[DATA FOR THIS TASK]

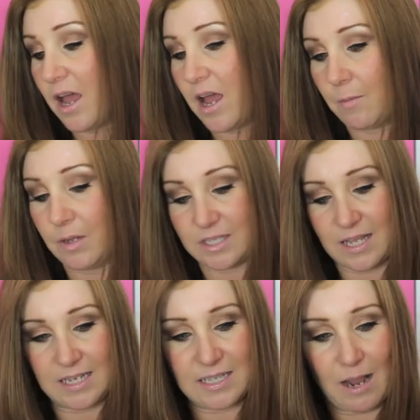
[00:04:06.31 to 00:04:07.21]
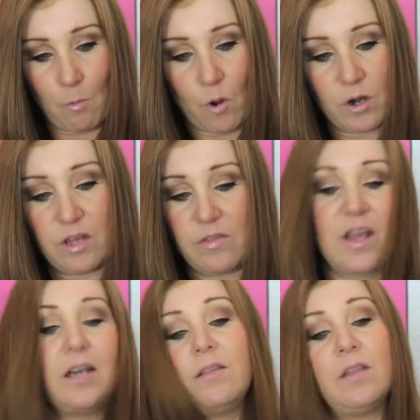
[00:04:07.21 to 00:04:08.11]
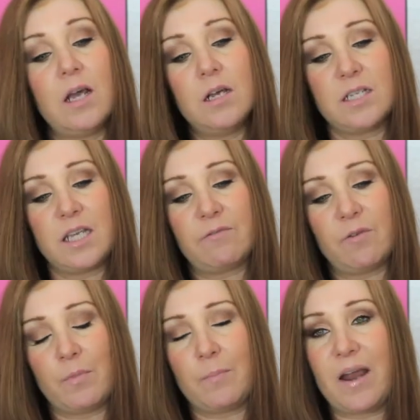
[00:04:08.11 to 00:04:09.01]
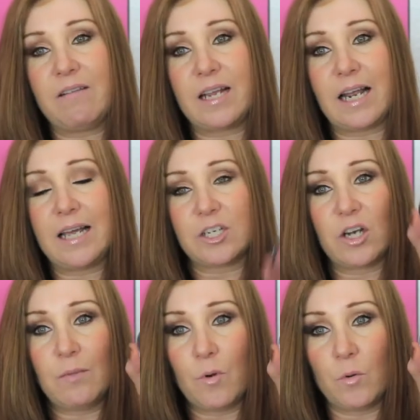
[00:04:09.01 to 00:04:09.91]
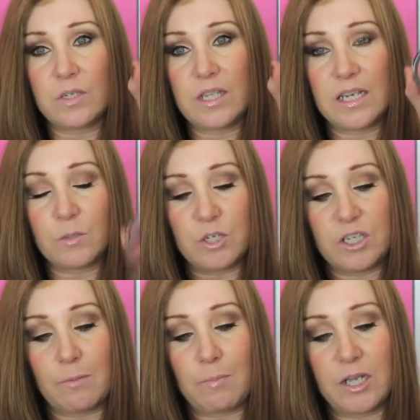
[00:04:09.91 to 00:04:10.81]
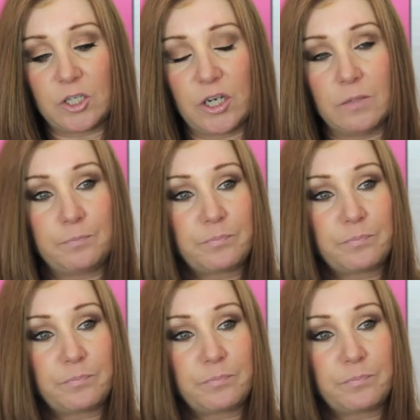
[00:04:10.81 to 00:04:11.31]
So that's that one. Then the last thing from the Perry collection I bought was this, which is a blusher.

[/DATA FOR THIS TASK]

- _ACTIVITY_: In the answer, the data should reappear exactly, with no pictures.

- _TASK OUTPUT_:
[00:04:06.31 to 00:04:07.21]
[00:04:07.21 to 00:04:08.11]
[00:04:08.11 to 00:04:09.01]
[00:04:09.01 to 00:04:09.91]
[00:04:09.91 to 00:04:10.81]
[00:04:10.81 to 00:04:11.31]
So that's that one. Then the last thing from the Perry collection I bought was this, which is a blusher.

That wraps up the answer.